Self-driving cars, voice powered digital assistants, and even the latest driver designed by Calloway Golf—what do these and a myriad of other items have in common? The claim that they are built using some type of artificial intelligence (AI). With the ubiquity of claims related to AI and machine learning, it can be hard to separate myths from reality; and ultimately, develop an understanding as to how AI-based technologies can deliver benefits at both individual and societal levels.
The hype-cycle around AI is clearly overheated, yet it’s fair to say that some AI-based technologies are delivering results. Although still at a very early stage in day-to-day application, we are seeing examples of how machine learning and predictive analytics can enhance solutions and services including navigation and travel; digital and streaming entertainment; security and risk assessment; banking and customer support — to name just a few.
Healthcare has seen significant impact. A recent Morgan Stanley research report on medical devices and AI identified several areas where significant progress is being made, including:
- Chronic care – user monitoring and alerts
- Digital dentistry – optimize treatment plan from intra oral digital scans
- Diagnostic imaging – analyze and interpret images for diagnosis
- Dialysis – optimize dosing, treatment and follow-up
- Orthopedics – assess pre-op data to create best practice treatment plan
- Radiation therapy – create and replicate best practice treatment plans
At Medial EarlySign, our machine learning-based disease risk predictors (“AlgoMarkers”) help healthcare systems identify patients at high-risk for either already having or being on rapid trajectories for developing life-altering medical conditions, sometimes even before they appear symptomatic. Our priority is to help healthcare organizations find early intervention opportunities for their efforts with early detection and prevention of high-burden diseases.
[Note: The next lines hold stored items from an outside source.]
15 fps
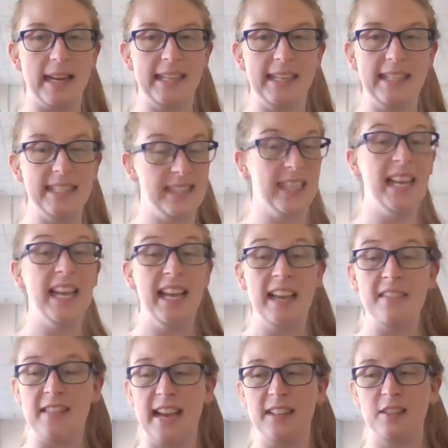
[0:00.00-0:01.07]
is,
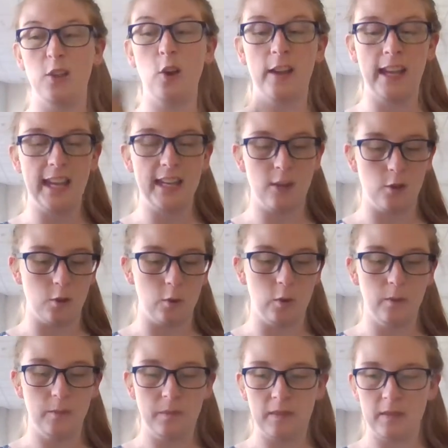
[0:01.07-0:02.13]
that's okay
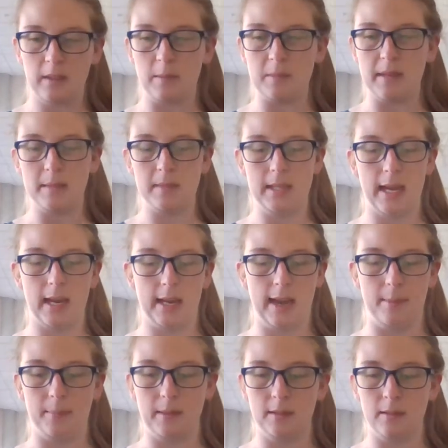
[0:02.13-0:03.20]
too. Sometimes that
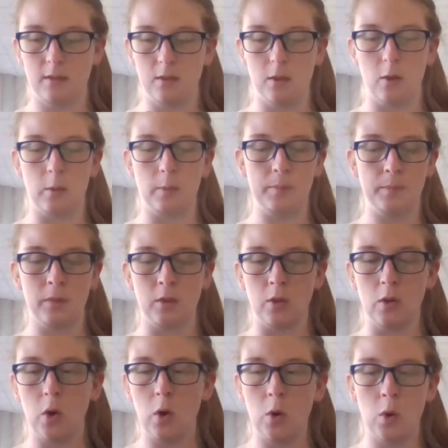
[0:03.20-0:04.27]
happens. So
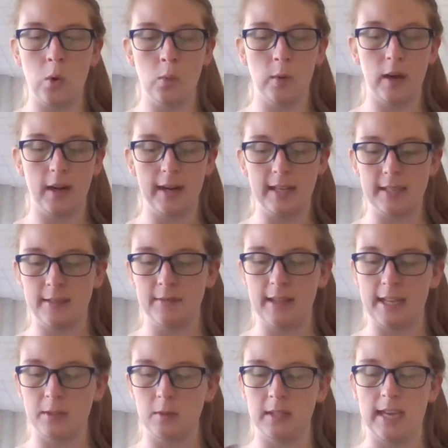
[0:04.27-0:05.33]
no worries if
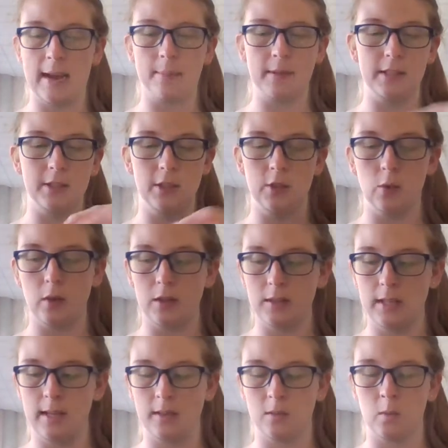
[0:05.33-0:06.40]
that's what's happening to
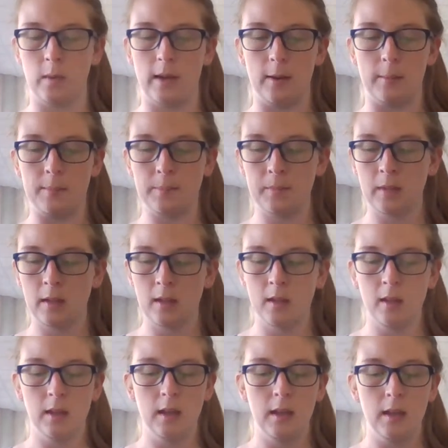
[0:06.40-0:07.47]
yours as well.
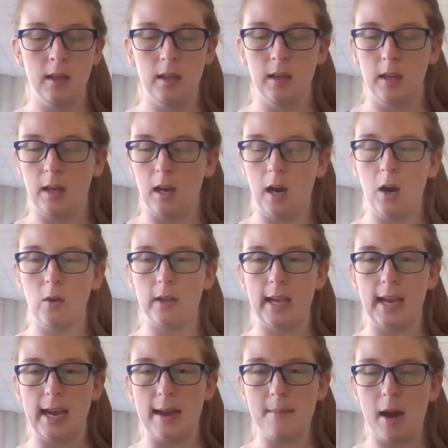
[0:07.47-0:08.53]

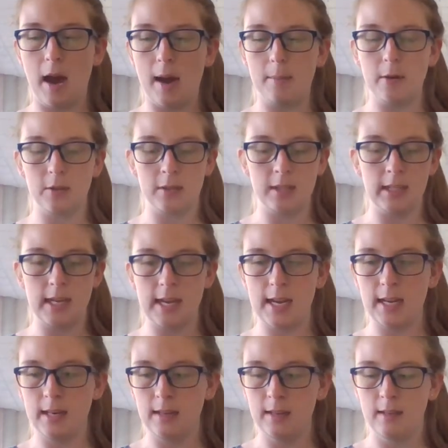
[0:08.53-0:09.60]
Okay, I'm almost
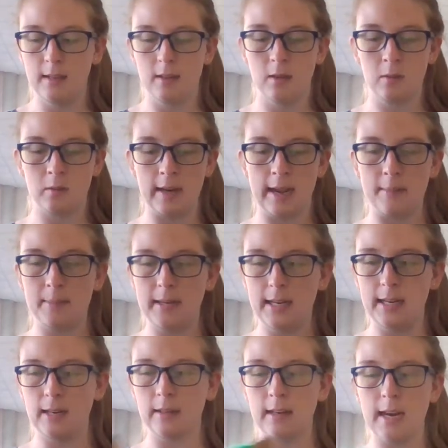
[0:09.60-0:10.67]
done wrapping
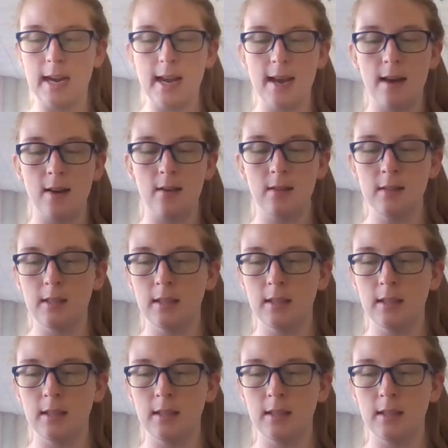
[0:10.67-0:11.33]
it around.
With EarlySign, medical and care management prfessionals can identify and notify those individuals at high risk and get them in for further evaluation. We also devote special attention to make sure that our predictive risk models are integrated within care teams’ clinical workflows.
Clients benefit from our helping them using data they already have—and squeeze every bit of value out of that data to deliver insights that inform better decision making. This concept can best be understood by paraphrasing our Chief Medical Officer, Jeremy Orr, MD, MPH. In a recent informational webinar with SLUcare, he explained how our AlgoMarker for lower GI disorders can help providers with their early detection and efforts to prevent high-burden diseases:
When clinicians look at a lab tests, they usually look for values outside the normal ranges while the machine looks at things a bit differently. Imagine the best hematologist you’ve ever met, except this one is a bit unusual:
- He pays attention to every subtle variation of CBC indices, even within the normal ranges
- He’s able to discern patterns involving multiple indices (or even all indices)
- He has seen hundreds of thousands, or even millions of CBC results
- He remembers every one of them
- And he can tie those to outcomes like patients that have had bleeding, CRC, adenomas, or other lower GI disorders
Ultimately, one can now imagine that this “machine learning-based” hematologist can spot potential abnormalities better than a clinician who looks at lab tests one at a time.
Looking forward, the nature of risk detection for a variety of diseases will change dramatically, as more sophisticated markers continue to emerge and healthcare systems “cross the chasm” from being early adopters and innovators to mainstream use. We see the widespread adoption of predictive analytics addressing a broader range of high-burden diseases. This combination of novel biomarkers with advanced machine learning and predictive markers will make great impact in terms of quality of care, affordability, and patient experience.